[Raw data — start]

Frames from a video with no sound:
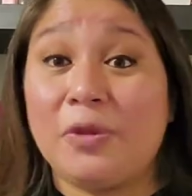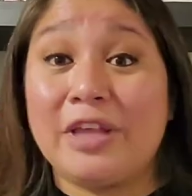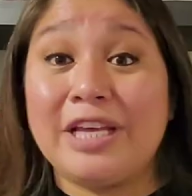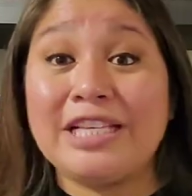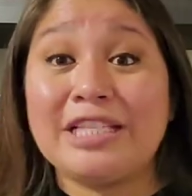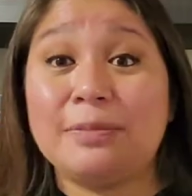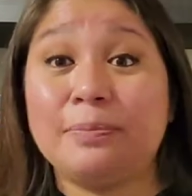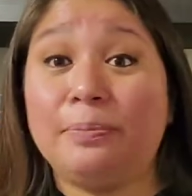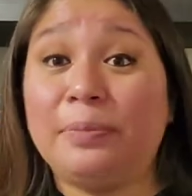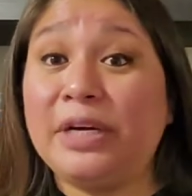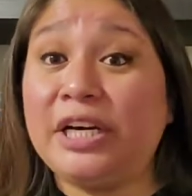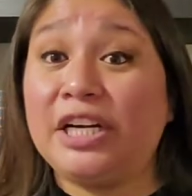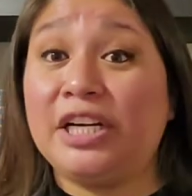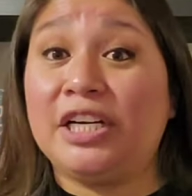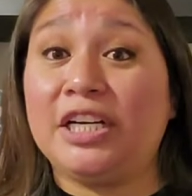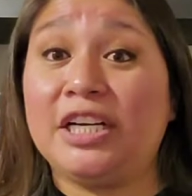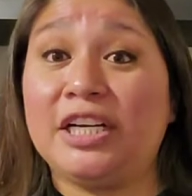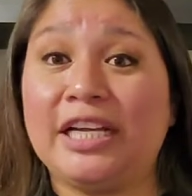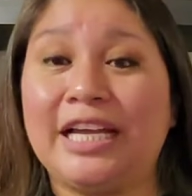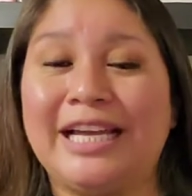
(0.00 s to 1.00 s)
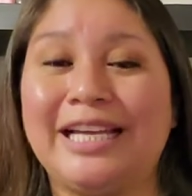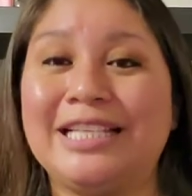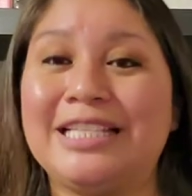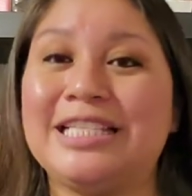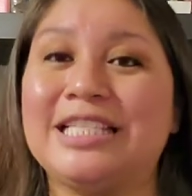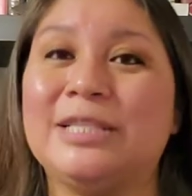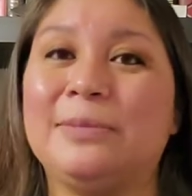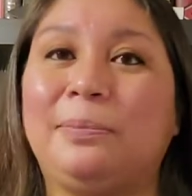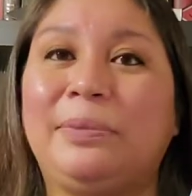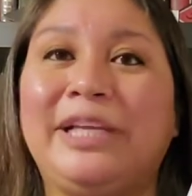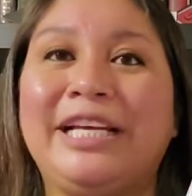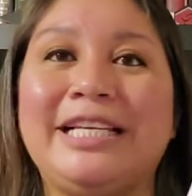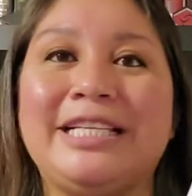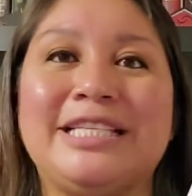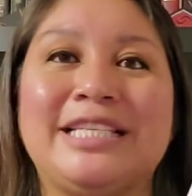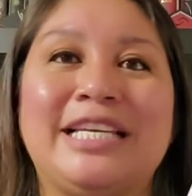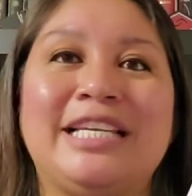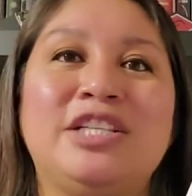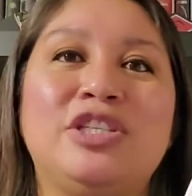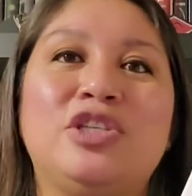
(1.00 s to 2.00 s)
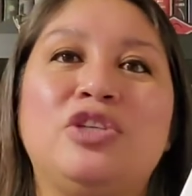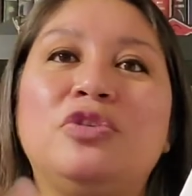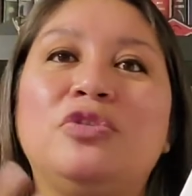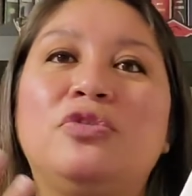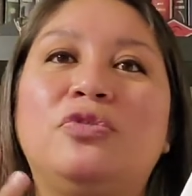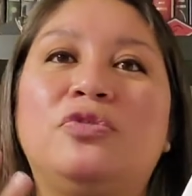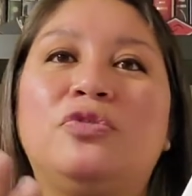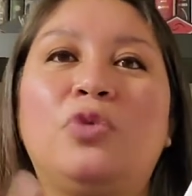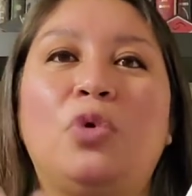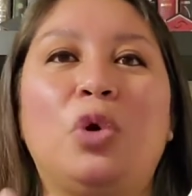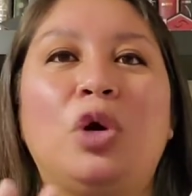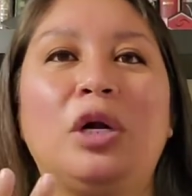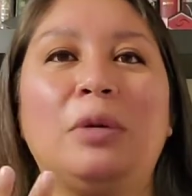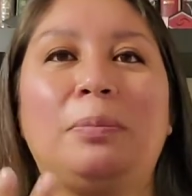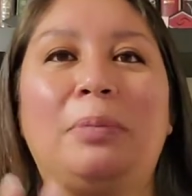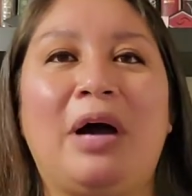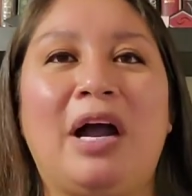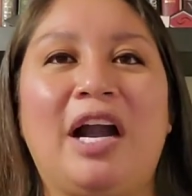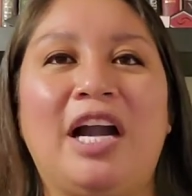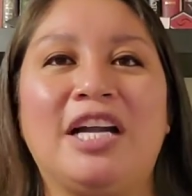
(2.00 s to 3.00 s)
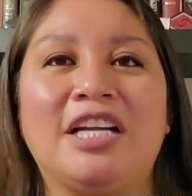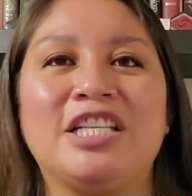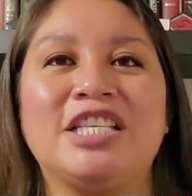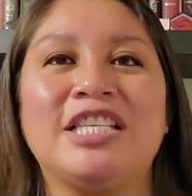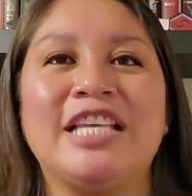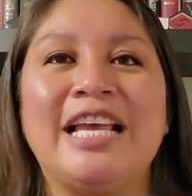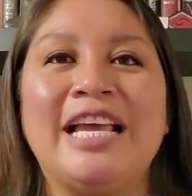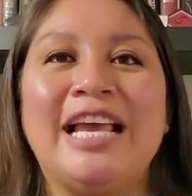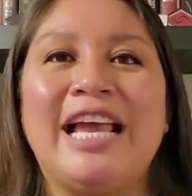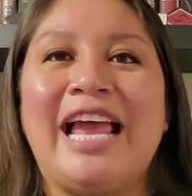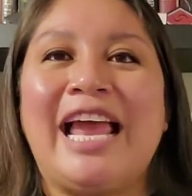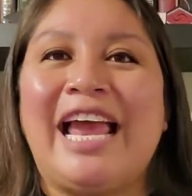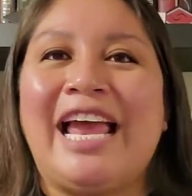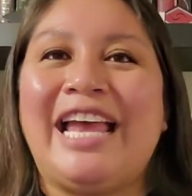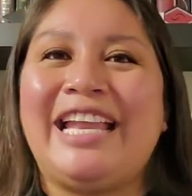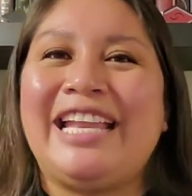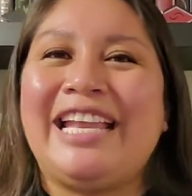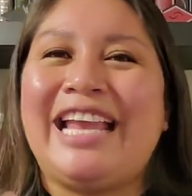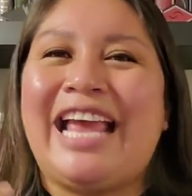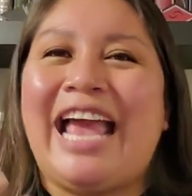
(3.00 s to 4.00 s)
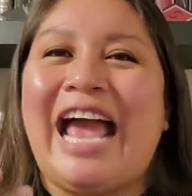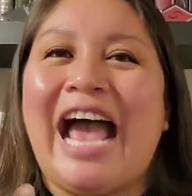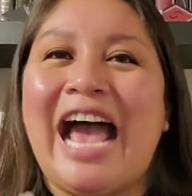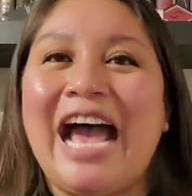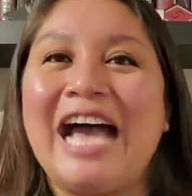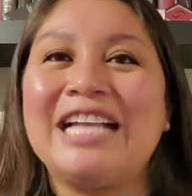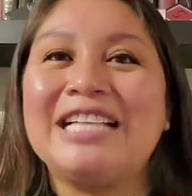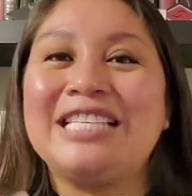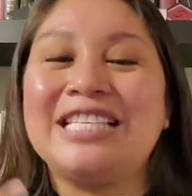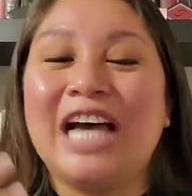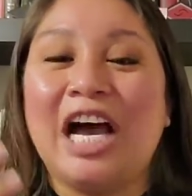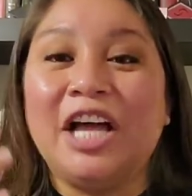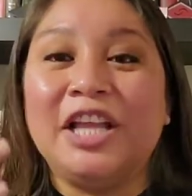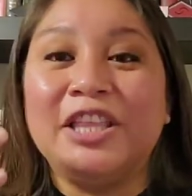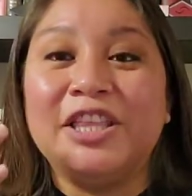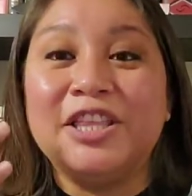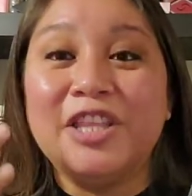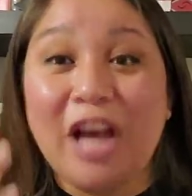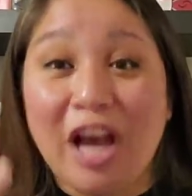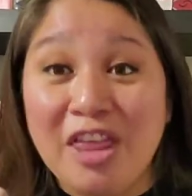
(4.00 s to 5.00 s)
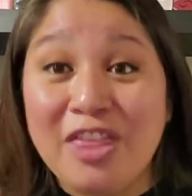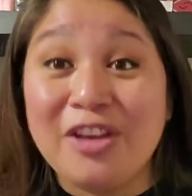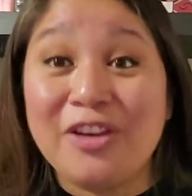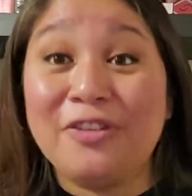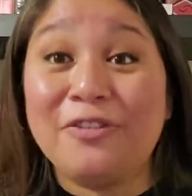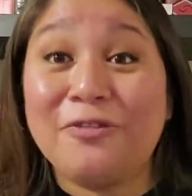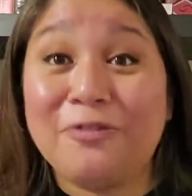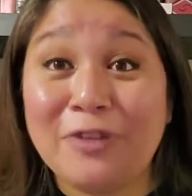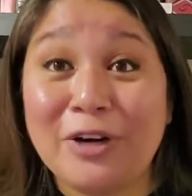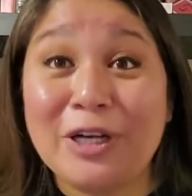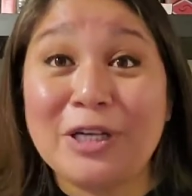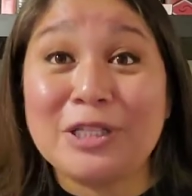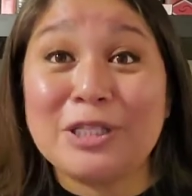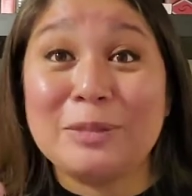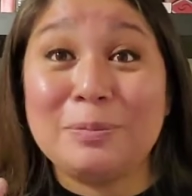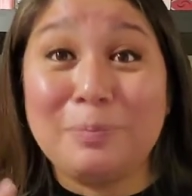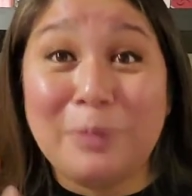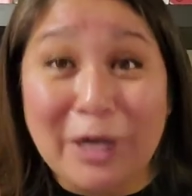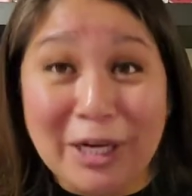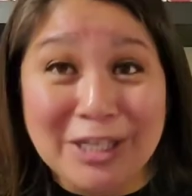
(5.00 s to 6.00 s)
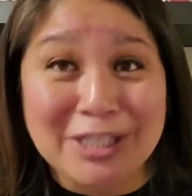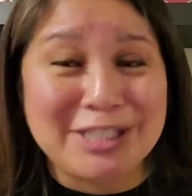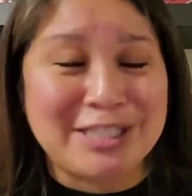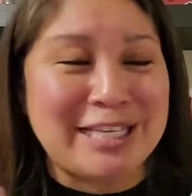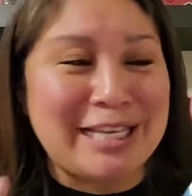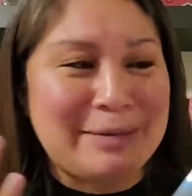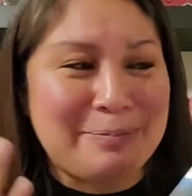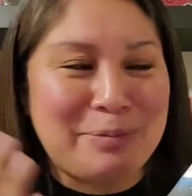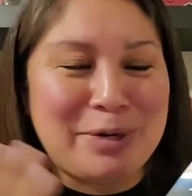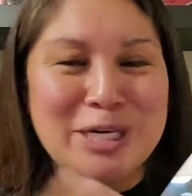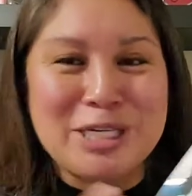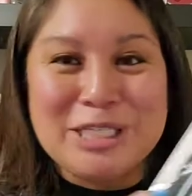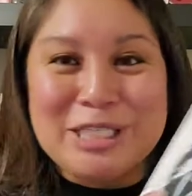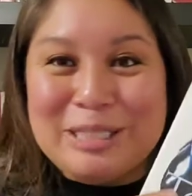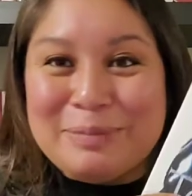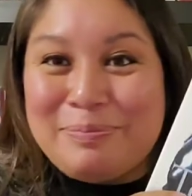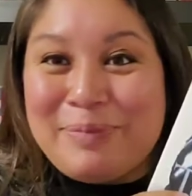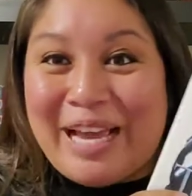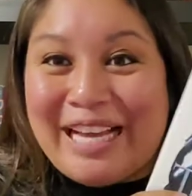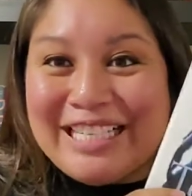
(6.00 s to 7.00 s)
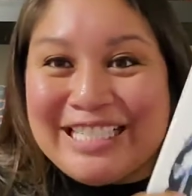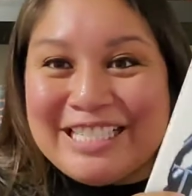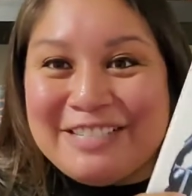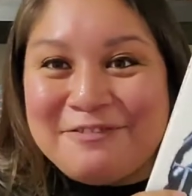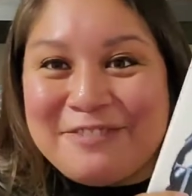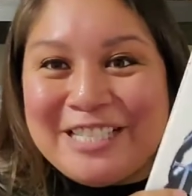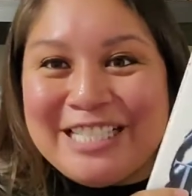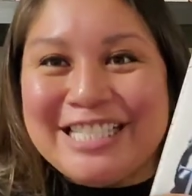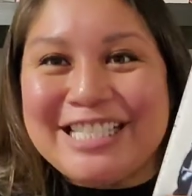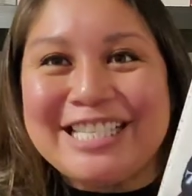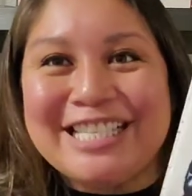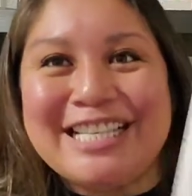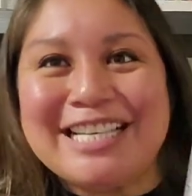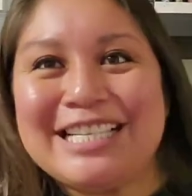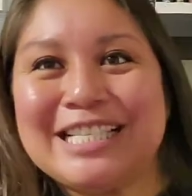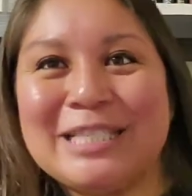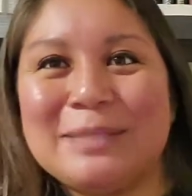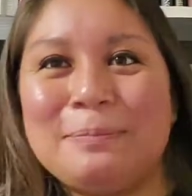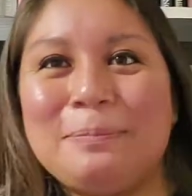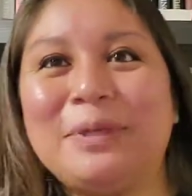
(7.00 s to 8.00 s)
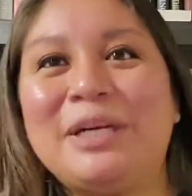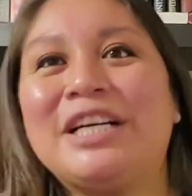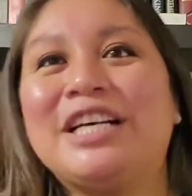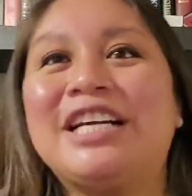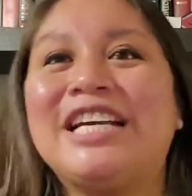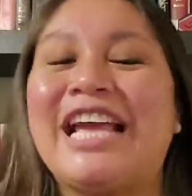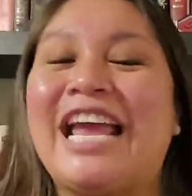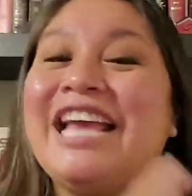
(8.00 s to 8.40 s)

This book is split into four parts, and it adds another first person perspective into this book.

[Raw data — finish]
[Raw data — start]

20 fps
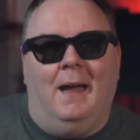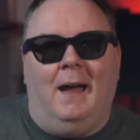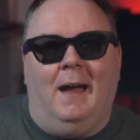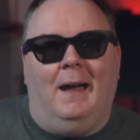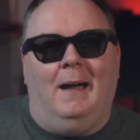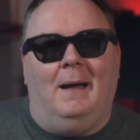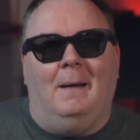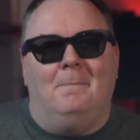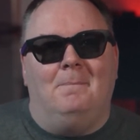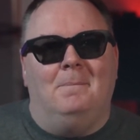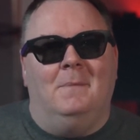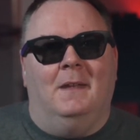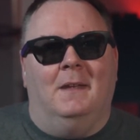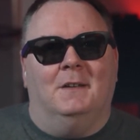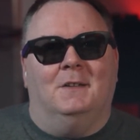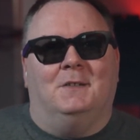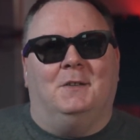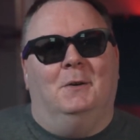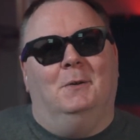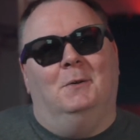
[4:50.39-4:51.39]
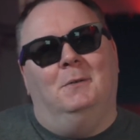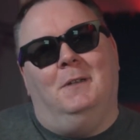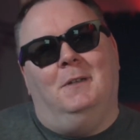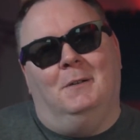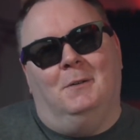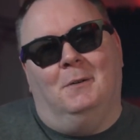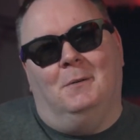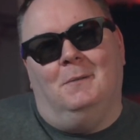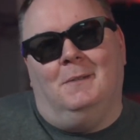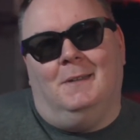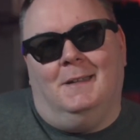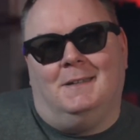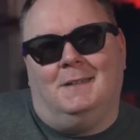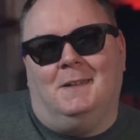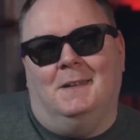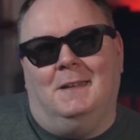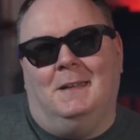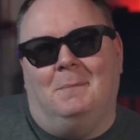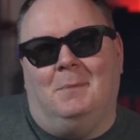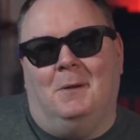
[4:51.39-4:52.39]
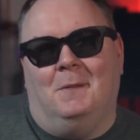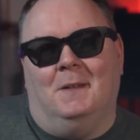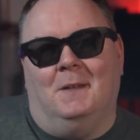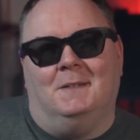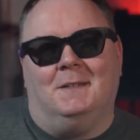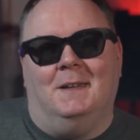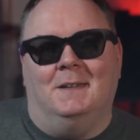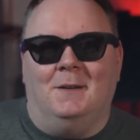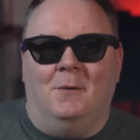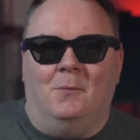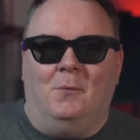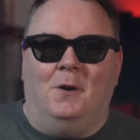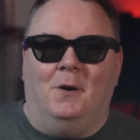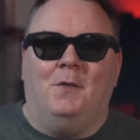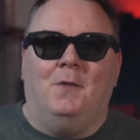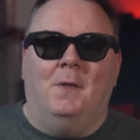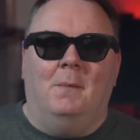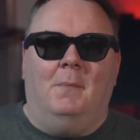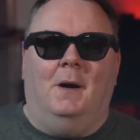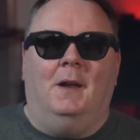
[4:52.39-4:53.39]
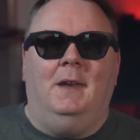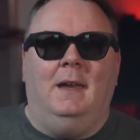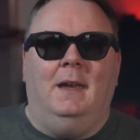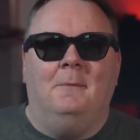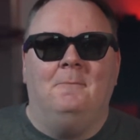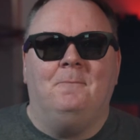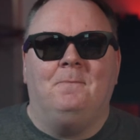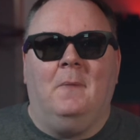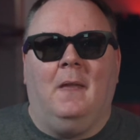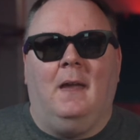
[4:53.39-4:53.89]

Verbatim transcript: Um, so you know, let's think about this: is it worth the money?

[Raw data — finish]

◆ Problem details: Give again the stretch of the entries above that begins at the line with "[4:51.39-4:52.39]" and ends at the line with "Verbatim transcript: Um, so", word for word, with no pictures.

◆ Solution:
[4:51.39-4:52.39]
[4:52.39-4:53.39]
[4:53.39-4:53.89]

Verbatim transcript: Um, so you know, let's think about this: is it worth the money?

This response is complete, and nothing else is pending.